It’s also illegal for them to directly ask if you have any disabilities. The Americans with Disabilities Act (ADA) specifically states that employers can’t ask you about the existence, nature, or severity of any pre-existing disability.
However, employers are allowed to ask you about specific physical abilities related to tasks you’d be required to perform. For example, they can ask if you’re capable of lifting up to 50 pounds, if you can stand on your feet for certain lengths of time, or if you are capable of reaching items on a shelf that’s so-and-so feet tall. They can also ask whether you are able to perform the job with or without reasonable accommodation, and/or whether you have any conditions that would keep you from performing the job.
It is to everyone’s benefit to be honest when answering these questions, though: it never hurts to be honest with yourself about what you can and can’t do, and learn what a potential employer would expect from you.
‘Are you married?’ (and/or anything to do with having kids)
This is one of the most loaded questions you can be asked, so it makes sense why it’s illegal. Answering a question like this can disclose a lot more information than you realize, and that information can easily be used to discriminate. Hannah Keyser at Mental Floss explains how sneaky this question can be:
Anything that fishes for information about a candidate’s family plans (marriage, engagement, and child planning) is technically illegal because it falls under pregnancy discrimination. It can often seem like a hiring manager is just making pleasant conversation and trying to get to know you better, but job applicants are not obligated to disclose any personal information. This could also be a subtle way to question someone about their sexual orientation—another protected class.

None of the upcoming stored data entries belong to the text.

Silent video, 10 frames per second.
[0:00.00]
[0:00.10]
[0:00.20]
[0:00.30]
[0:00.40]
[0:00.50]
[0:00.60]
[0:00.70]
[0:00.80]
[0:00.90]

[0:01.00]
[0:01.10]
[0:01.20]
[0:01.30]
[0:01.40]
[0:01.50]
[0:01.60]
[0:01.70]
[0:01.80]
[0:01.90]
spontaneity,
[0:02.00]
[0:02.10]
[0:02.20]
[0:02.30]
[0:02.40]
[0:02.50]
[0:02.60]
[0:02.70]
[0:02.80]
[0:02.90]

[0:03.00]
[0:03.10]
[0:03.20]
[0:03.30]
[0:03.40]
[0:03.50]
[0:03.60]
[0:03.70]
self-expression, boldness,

If you do choose to talk about the kids you have—or plan on having—do so at your own risk, and watch out for more digging for information. Questions like “who will take care of your children while you’re at work?” or “could you get a babysitter on short notice?” are illegal. Remember, anything regarding your personal relationships, marital status, family, or sexual orientation are all protected.
‘What is your religion?’
This question is a major no-no, but employers may ask it to try and determine work scheduling for weekends and holidays. HR attorney Charles A. Krugel suggests, however, that employers may try to skirt the issue by using simple tricks to get the information a different way. They might show you a required work schedule and ask if you can work with their schedule, or flat out ask you what days you are available or unavailable to work.

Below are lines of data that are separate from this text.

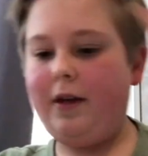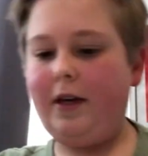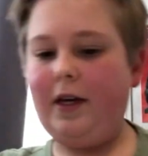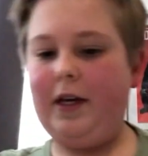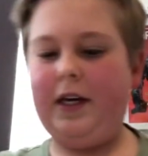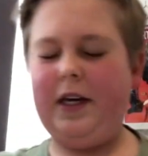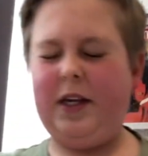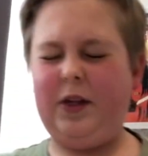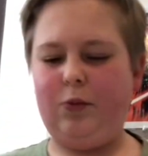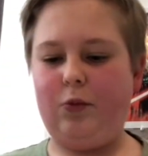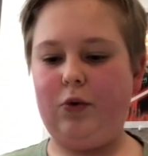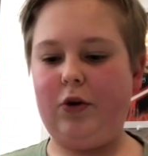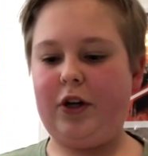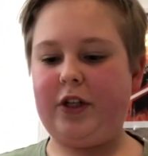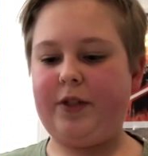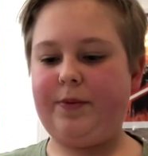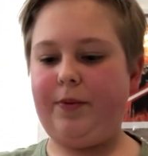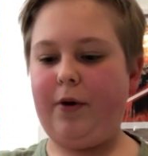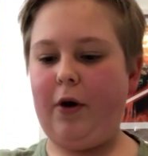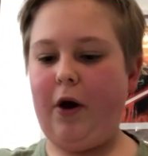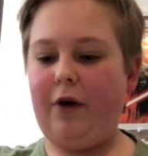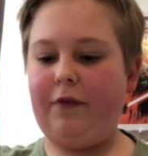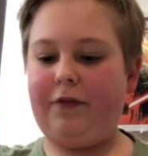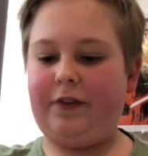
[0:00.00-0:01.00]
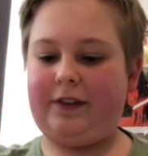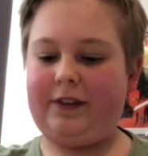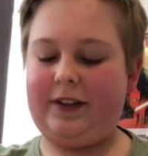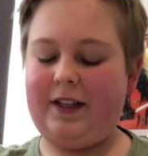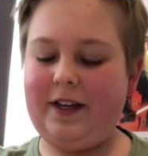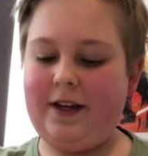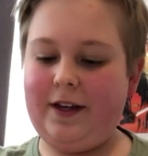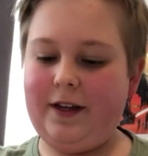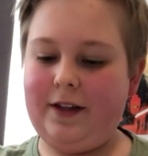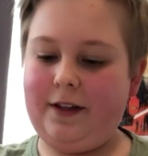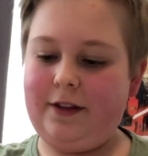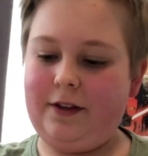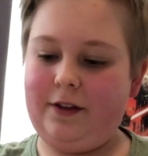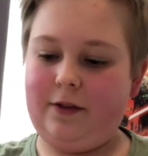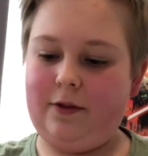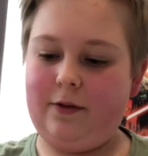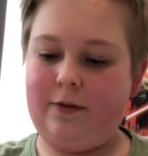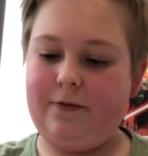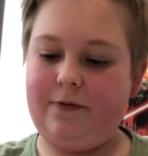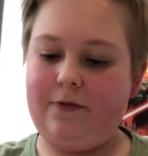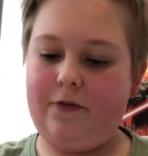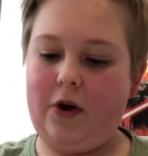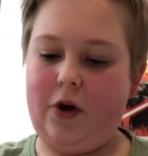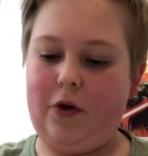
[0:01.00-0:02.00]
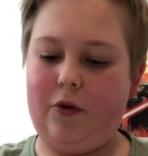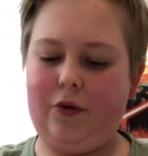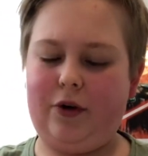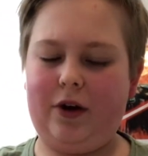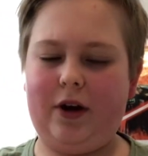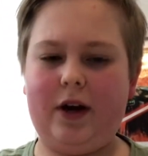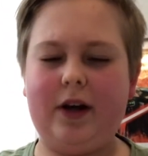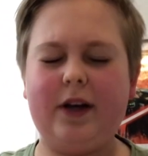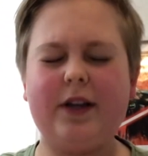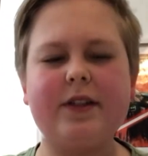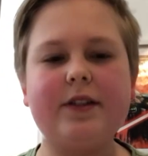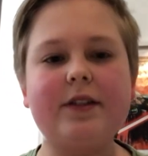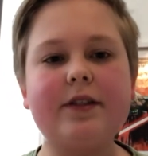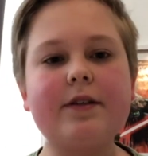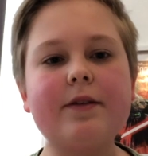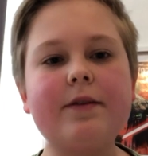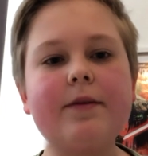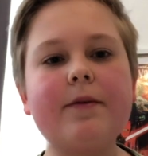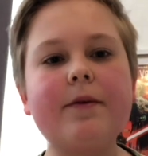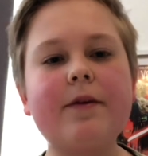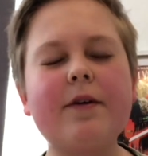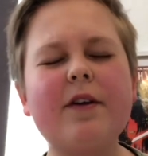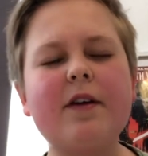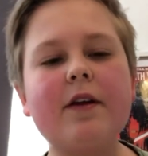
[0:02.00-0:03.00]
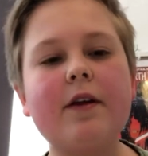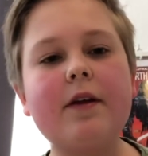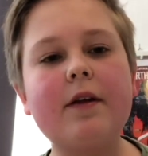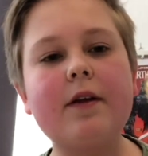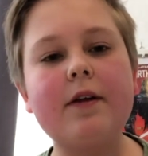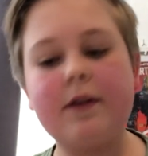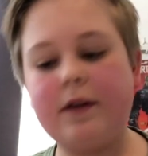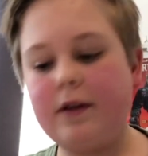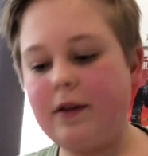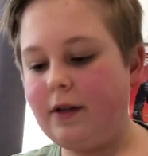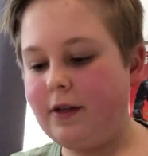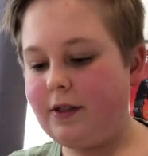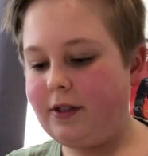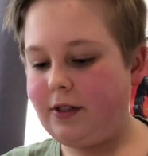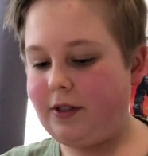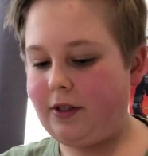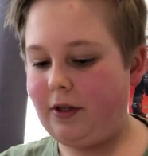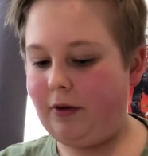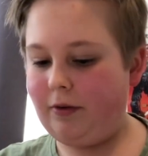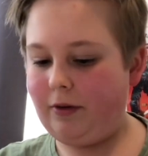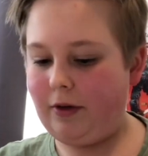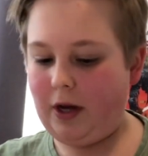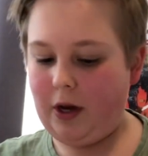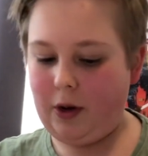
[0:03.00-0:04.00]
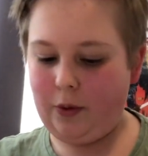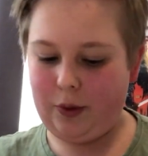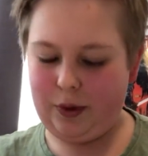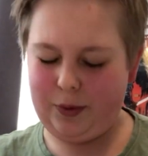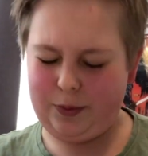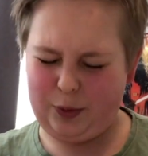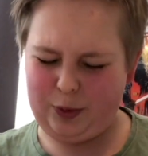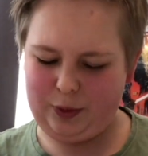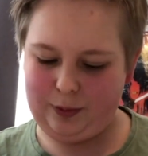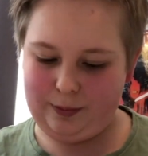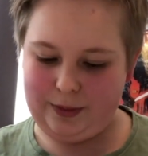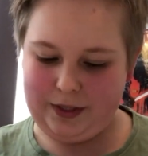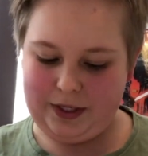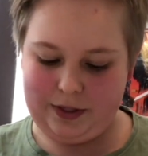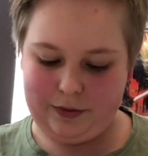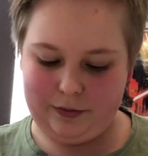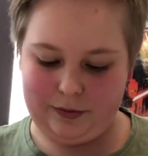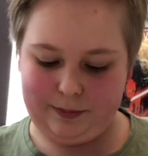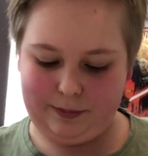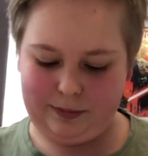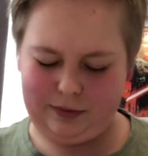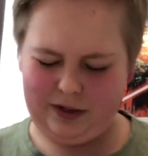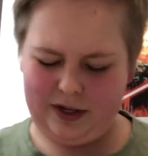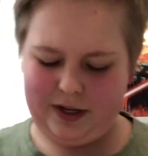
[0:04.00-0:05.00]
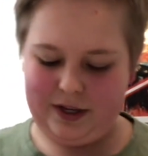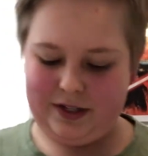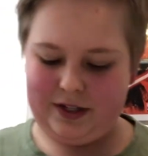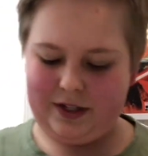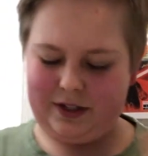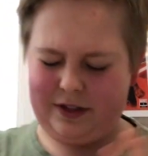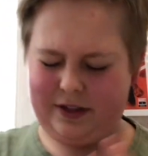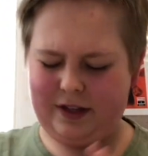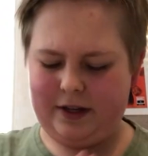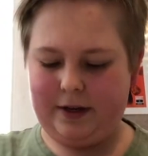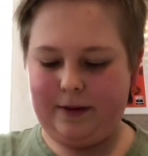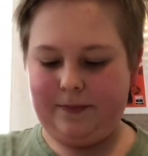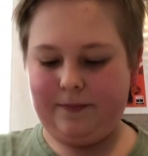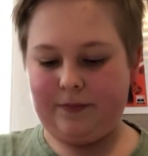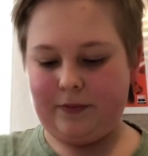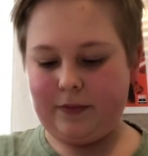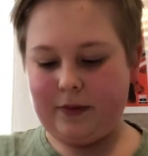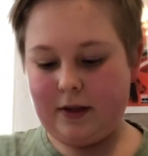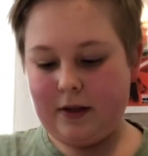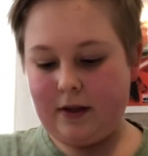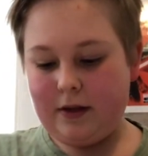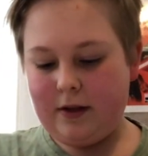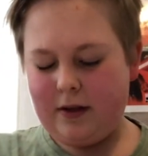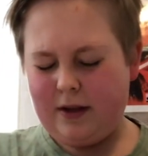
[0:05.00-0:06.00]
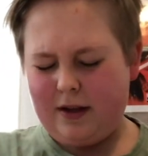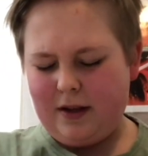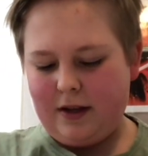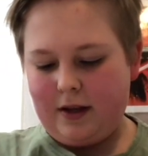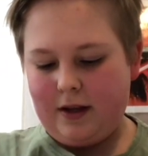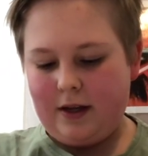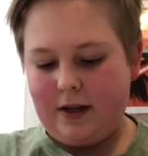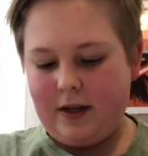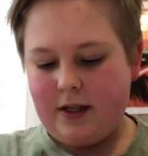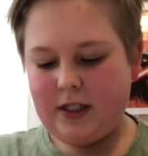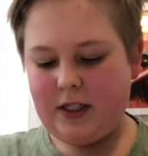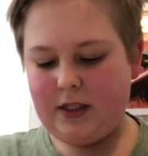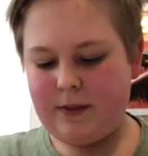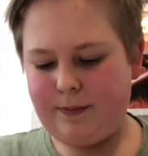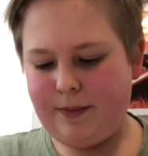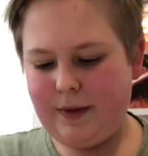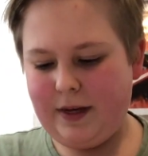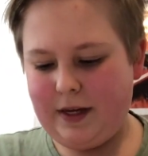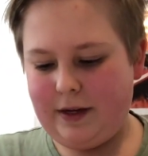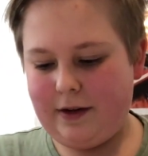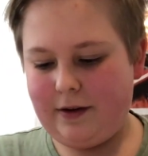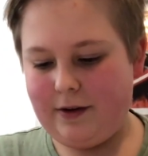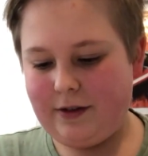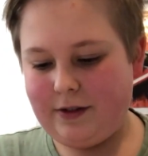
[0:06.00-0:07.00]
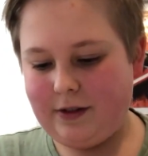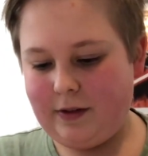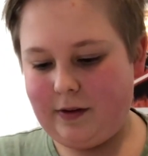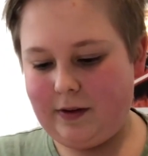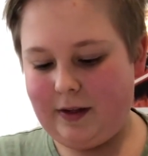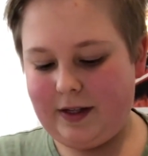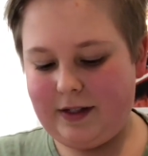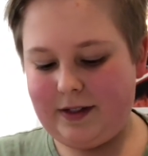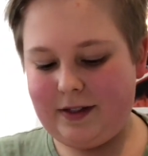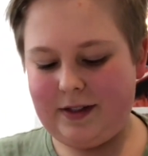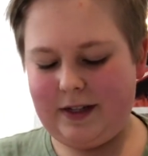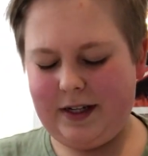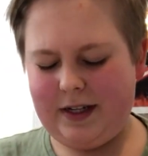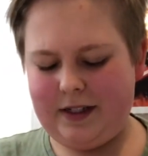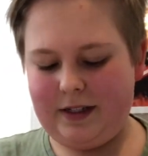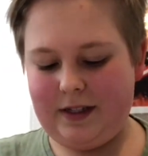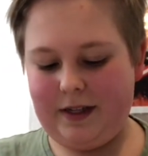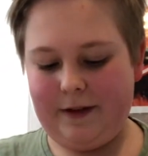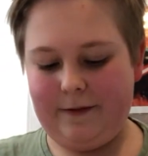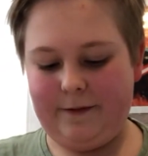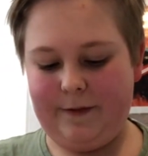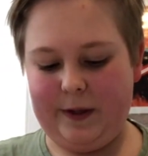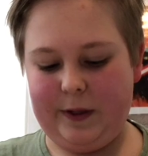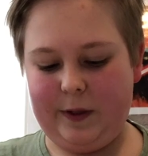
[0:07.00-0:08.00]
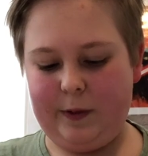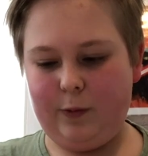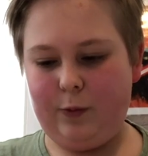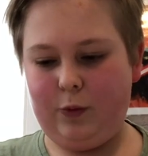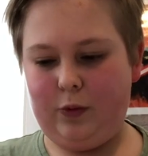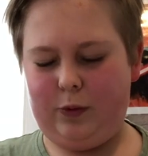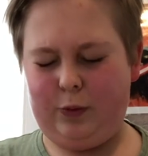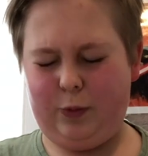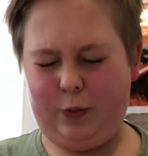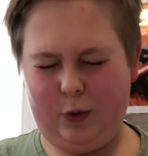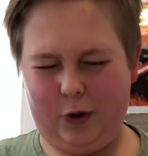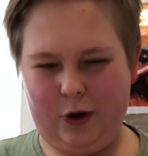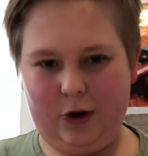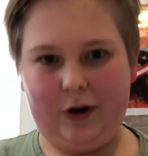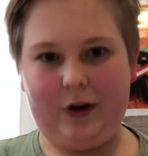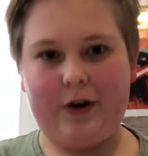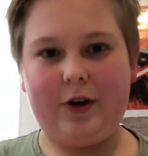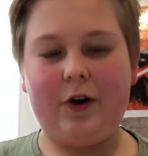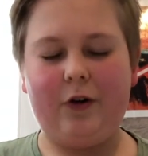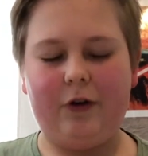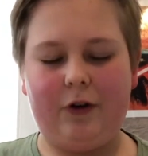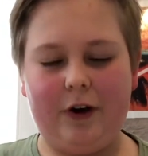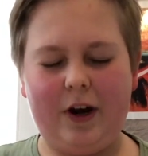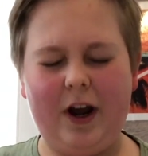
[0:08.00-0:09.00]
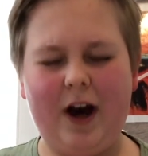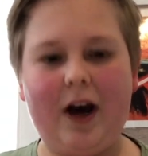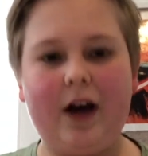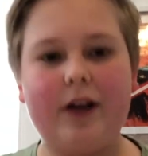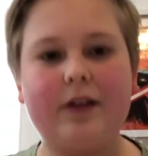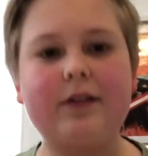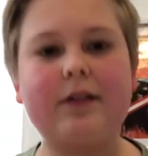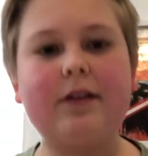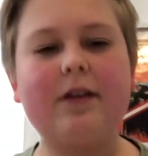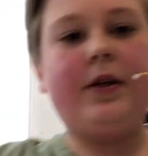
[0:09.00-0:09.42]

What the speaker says: It works perfectly. Very nice. So now I will be replacing the speaker, so let's test if it will work or not.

Neither of those questions are illegal and could potentially reveal that information whether you tell them or not. Still, the religion you practice, the holidays you observe, and anything related to those things are personal information you never have to disclose yourself. This also includes if you are a member of any general organizations that aren’t related to job or company you’re interviewing for. Yale’s Office of Career Strategy explains:
Questions about an applicant’s religious affiliation or beliefs (unless the religion is a bona fide occupational qualification), are generally viewed as non job-related and problematic under federal law. Religious corporations, associations, educational institutions, or societies are exempt from the federal laws that the U.S. Equal Employment Opportunity Commission enforces when it comes to the employment of individuals based on their particular religion. In other words, an employer whose purpose and character is primarily religious is permitted to lean towards hiring persons of the same religion.
‘What is your nationality?’
An employer has every right to check that you can legally work for them, but they can’t ask any questions regarding your race or place of birth. Employer’s are not allowed to ask if you are a U.S. citizen, but they can ask if you’re authorized to work in the U.S. Anything in the realm of “what country are you from?” or “what country are you from originally?” is illegal.
Employers aren’t allowed to ask you what your native tongue is, or if English is your first language, either. Employers may ask this question with good intentions to learn about your fluency, but it can still be offensive or used to discriminate. What they may ask instead, is what languages you red, speak, or write fluently, which is completely legal.
‘Do you like to drink socially?’
Some employers like to ask questions that may pertain to how well you might fit in with the company’s culture. This can lead to personal questions about hobbies, likes, dislikes, and even if you like to drink socially. It might seem harmless, but as Vivian Giang at Business Insider points out, it’s actually illegal under the Americans with Disabilities Act (ADA):
For example, if you’re a recovering alcoholic, treatment of alcoholism is protected under this act and you don’t have to disclose any disability information before landing an official job offer.
Whether you’re a recovering alcoholic or not, they aren’t supposed to ask. And if you choose to answer and say “no,” they can’t discriminate against you. Any questions regarding whether you drink or even smoke cigarettes are off limits.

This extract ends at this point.